The authors introduce ESP, a new Ewald summation method using prolate spheroidal wave functions, which accelerates molecular dynamics simulations by 2.5-5x (depending on accuracy) compared to standard PME/PPPM methods, while maintaining accuracy and improving strong scaling.

The evaluation of long-range Coulomb interactions is a significant cost in molecular dynamics (MD), even when using Particle Mesh Ewald (PME) or Particle-Particle-Particle-Mesh (PPPM) methods, which rely on Ewald splitting and the fast Fourier transform to achieve near-linear scaling.
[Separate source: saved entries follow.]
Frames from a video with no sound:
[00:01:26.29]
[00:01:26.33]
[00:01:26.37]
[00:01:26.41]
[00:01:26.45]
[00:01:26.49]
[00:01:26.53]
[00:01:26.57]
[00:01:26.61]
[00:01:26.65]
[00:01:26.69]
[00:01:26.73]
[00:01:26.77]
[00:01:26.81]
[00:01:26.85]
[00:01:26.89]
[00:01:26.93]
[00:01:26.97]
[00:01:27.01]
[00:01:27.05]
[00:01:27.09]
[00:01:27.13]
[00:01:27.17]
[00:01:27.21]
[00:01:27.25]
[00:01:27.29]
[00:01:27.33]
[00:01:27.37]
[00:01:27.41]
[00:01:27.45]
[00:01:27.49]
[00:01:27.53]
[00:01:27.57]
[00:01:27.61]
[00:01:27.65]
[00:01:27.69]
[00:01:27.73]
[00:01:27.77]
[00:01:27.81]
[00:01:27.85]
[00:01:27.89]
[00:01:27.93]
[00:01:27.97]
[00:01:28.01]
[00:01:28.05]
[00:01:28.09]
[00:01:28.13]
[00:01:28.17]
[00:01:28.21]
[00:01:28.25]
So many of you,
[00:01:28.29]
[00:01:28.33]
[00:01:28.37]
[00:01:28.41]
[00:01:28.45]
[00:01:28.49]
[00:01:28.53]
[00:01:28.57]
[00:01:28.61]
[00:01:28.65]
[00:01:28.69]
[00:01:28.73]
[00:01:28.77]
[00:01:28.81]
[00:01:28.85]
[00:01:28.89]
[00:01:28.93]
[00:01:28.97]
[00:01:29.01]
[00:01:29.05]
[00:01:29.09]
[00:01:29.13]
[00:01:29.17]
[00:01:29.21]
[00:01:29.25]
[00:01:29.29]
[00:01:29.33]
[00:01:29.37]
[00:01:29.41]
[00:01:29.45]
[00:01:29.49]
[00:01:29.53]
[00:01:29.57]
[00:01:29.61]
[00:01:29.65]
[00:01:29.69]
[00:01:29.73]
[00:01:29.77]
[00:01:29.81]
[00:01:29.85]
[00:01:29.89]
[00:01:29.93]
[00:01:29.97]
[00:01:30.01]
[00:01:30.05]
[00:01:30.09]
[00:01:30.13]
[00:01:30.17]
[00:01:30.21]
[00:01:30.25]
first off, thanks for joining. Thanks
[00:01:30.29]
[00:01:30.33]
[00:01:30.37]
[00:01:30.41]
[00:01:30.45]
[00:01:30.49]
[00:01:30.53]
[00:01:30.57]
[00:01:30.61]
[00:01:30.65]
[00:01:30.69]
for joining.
We introduce ESP -- Ewald summation with prolate spheroidal wave functions (PSWFs) -- which leads to a more efficient Fourier representation and a reduction in the required grid size, global communication, and particle-grid operations, without loss of accuracy. We have integrated the ESP method into two widely-used open-source MD packages, LAMMPS and GROMACS, enabling rapid comparison and adoption. Relative to PME/PPPM baselines at error tolerances $10^{-3}$ to $10^{-4}$, ESP gives roughly a $3$-fold acceleration of electrostatic interactions, and a $2.5$-fold speed-up in the MD simulation when using about $10^3$ compute cores. At high accuracy ($10^{-5}$), these increase to $10$-fold for the far-field electrostatics and $5$-fold for MD simulation. Furthermore, we show that the accelerated codes have improved strong scaling with core count, and validate them in realistic long-time biological and material simulations. ESP thus offers a practical, drop-in path to reduce the time-to-solution and energy footprint of MD workflows.